Monday, June 08, 2009

1960s memories

It's funny how memories are like pulling a thread, one comes and the others all follow when you keep pulling. Back to the 60s when I was born, the smells are everyone's easiest route back and it reminded me of a family we knew called the Osterweils with three kids whose house always smelt of poo. Like they'll read this... There were many memories from before we moved from Kingsbury when I was 5, and my mum often went back to the same places after we moved including the hairdressers where there son used to give me copies of dirty magazines while I waited for her to be done. The centrefolds then went on my wall when he changed them over and gave me the old ones. But that was about 1970 and no muff back then so my mother had little to object to.
When I returned to live here in 1995 the shop was still there and only closed a few years ago. The family who owned it then were long dead but a lot of it was the same and I had my own hair cut there a few times.
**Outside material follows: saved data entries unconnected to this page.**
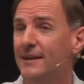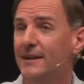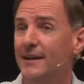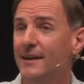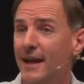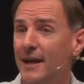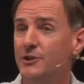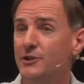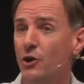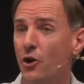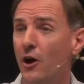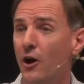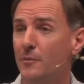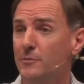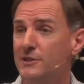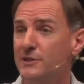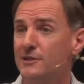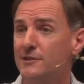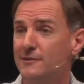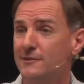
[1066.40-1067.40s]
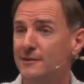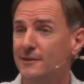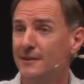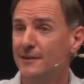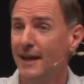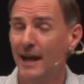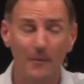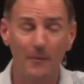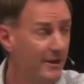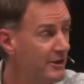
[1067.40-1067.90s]
at times.
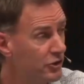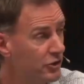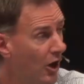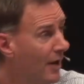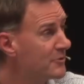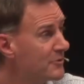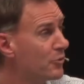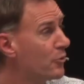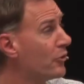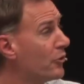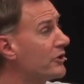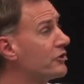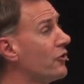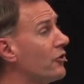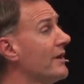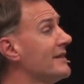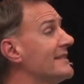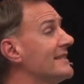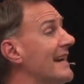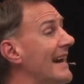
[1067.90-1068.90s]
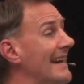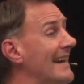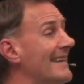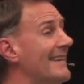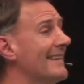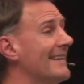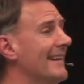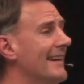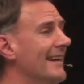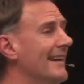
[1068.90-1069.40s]
How many times do we want to try and
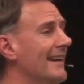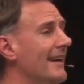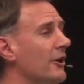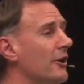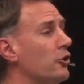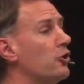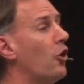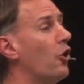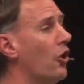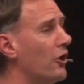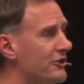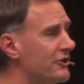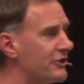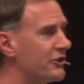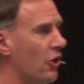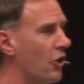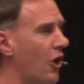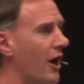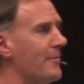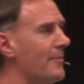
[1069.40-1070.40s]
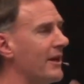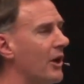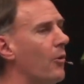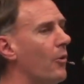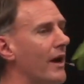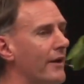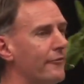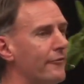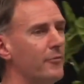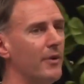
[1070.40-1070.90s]
take God's timing
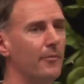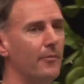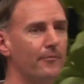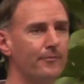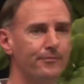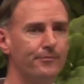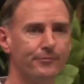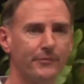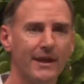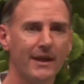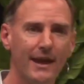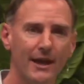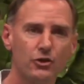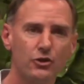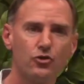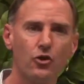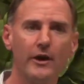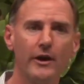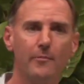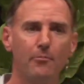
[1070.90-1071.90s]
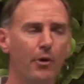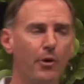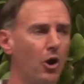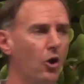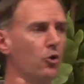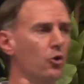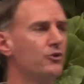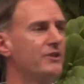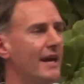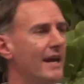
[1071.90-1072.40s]
away from him and try and
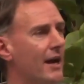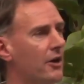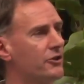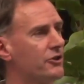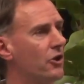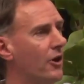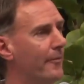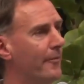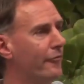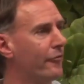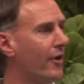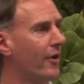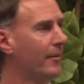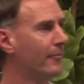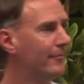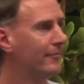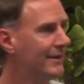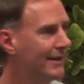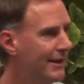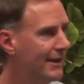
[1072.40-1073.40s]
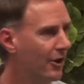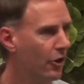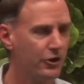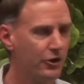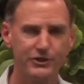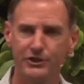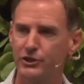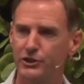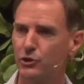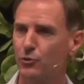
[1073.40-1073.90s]
impose our time frame on
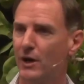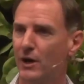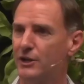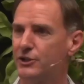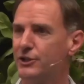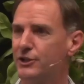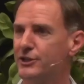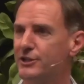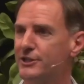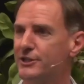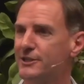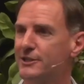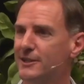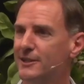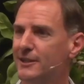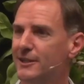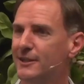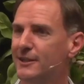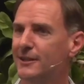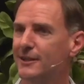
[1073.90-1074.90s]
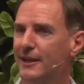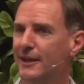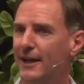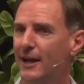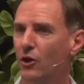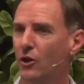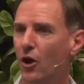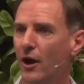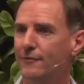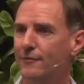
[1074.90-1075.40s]
situations in our
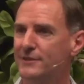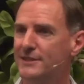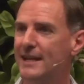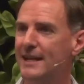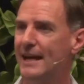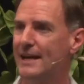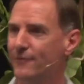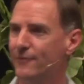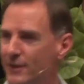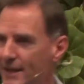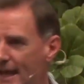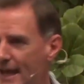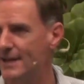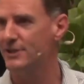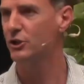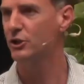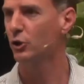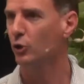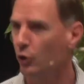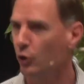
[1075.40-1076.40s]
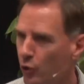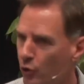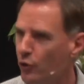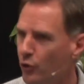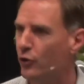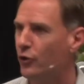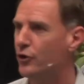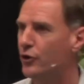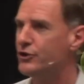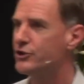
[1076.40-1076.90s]
lives? David had to
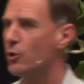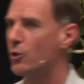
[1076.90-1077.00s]
learn to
Back to poo and the story I've probably told already but can be repeated indefinitely. It was about 1964 and my class was in one of the portakabins typical of so many British schools. The walls were yellow and the teacher stopped what she was doing and asked "Tony, are you alright?" "Yes" "Miss there's something on the wall". "It wasn't me" said Tony. It was. There were brown circles smeared on the yellow wall like Chimp art, he'd shit himself and rather than leave the incriminating evidence in his pants decided to do his best to conceal and camouflage it by smearing it thinly on the wall as if no one would notice. That's pretty clever for a four year old really. Unfortunately a couple of years later when I was in the back of my friend's mother's car waiting to pick up his brother I was surprised by a huge weight of turd and had no alternative but release it. I took the silent approach and hoped they wouldn't notice but within seconds the smell was obvious and I ended up in the bath surrounded by brown floating material making its way down the plughole.
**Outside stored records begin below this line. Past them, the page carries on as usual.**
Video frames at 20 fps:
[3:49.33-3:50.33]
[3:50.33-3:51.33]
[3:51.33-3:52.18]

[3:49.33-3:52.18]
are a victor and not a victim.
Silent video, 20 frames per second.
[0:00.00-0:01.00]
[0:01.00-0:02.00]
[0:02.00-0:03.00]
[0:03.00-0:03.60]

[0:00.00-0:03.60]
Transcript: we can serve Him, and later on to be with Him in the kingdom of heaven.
I suppose poop is the most memorable area of most children's past, not just my own. Or is it just what I focus on? We went to Bath when I was a year or so older and climbing a stile I saw a huge pool of mud underneath and jumped into the middle as kids would. But it wasn't mud, but my first introduction to cowpats. We had to drive home 100 miles with me covered in it. Of course it wasn't all faecal connections to that period, and of course we had the usual episodes of urinary escapes in the classroom as well. Plus Alan Laurier (anyone know him?) who sat in his chair at school after lunch surrounded by what looked like a ring of snow. Miss Sharp said "Alan, what's that?" "Nothing" "Empty your pockets" and two pockets in his grey flannel shorts emptied the day's mashed potato on the floor from lunch he hid as he didn't want it. Of course that's more of an indictment of the old policy of forcing kids to finish their lunch but made for some good stories.

Obviously we had our doctors and nurses as well, the private inspections when boys visited girls and the public when one or more girls showed boys their equipment in the playground. I was of course fascinated and obsessed with pussy ever since. No better obsession for a man in my opinion. One by one I lost contact with them as we all moved schools and houses, and moving to an all boys school at 9 cut me off totally for 3 years till I managed to escape. Being an only child I was glued to the TV from soon after I was born, Associated Rediffusion channels 1 and 9, Five O Clock club, Watch with Mother, Space patrol, Top of the Pops, White Heather Club, Ready Steady Go, Juke Box Jury and some panel game with Groucho Marx on it. There were many well and less well knowns as well, Wally Whyton, Nadia Cattouse, The Seekers, The Spinners, Fred Barker and Ollie Beak the puppets, Tingha and Tucker with Auntie Jean, Bob Monkhouse on the Golden Shot, up, up, left a bit, right a bit, fire!
Much is now on Youtube for anyone who wants to see it again, and many I hadn't seen since they were last shown 40 odd years ago.

My grandparents had a shop in the West End where I'd sometimes go in the school holidays and my father would meet me for lunch and go to the Old Kentucky (pancakes and a free lollipop) or Lyons Corner House on Oxford Street or the celebrity Vega vegetarian restaurant nearby where many well known musicians (mainly jazz) used to go who my father all knew. Sometimes we'd get the nearby Green Line coaches to Hertfordshire for a few (old) pence each, and although I remember waiting for them and the insides haven't a clue where we ended up. And finally I remember trolleybuses along Edgware Road which I only recently discovered stopped in 1962 when I was just 2. And our hotel in Paris the previous christmas in 1961 where we went with my grandparents and amazed my mother years later when I described the lift man and having breakfast where they'd brought my cereal so they knew I liked it. With clear memories going back to the age of 1 then there's a whole lot of material to get through but these were the highlights, or lowlights I suppose.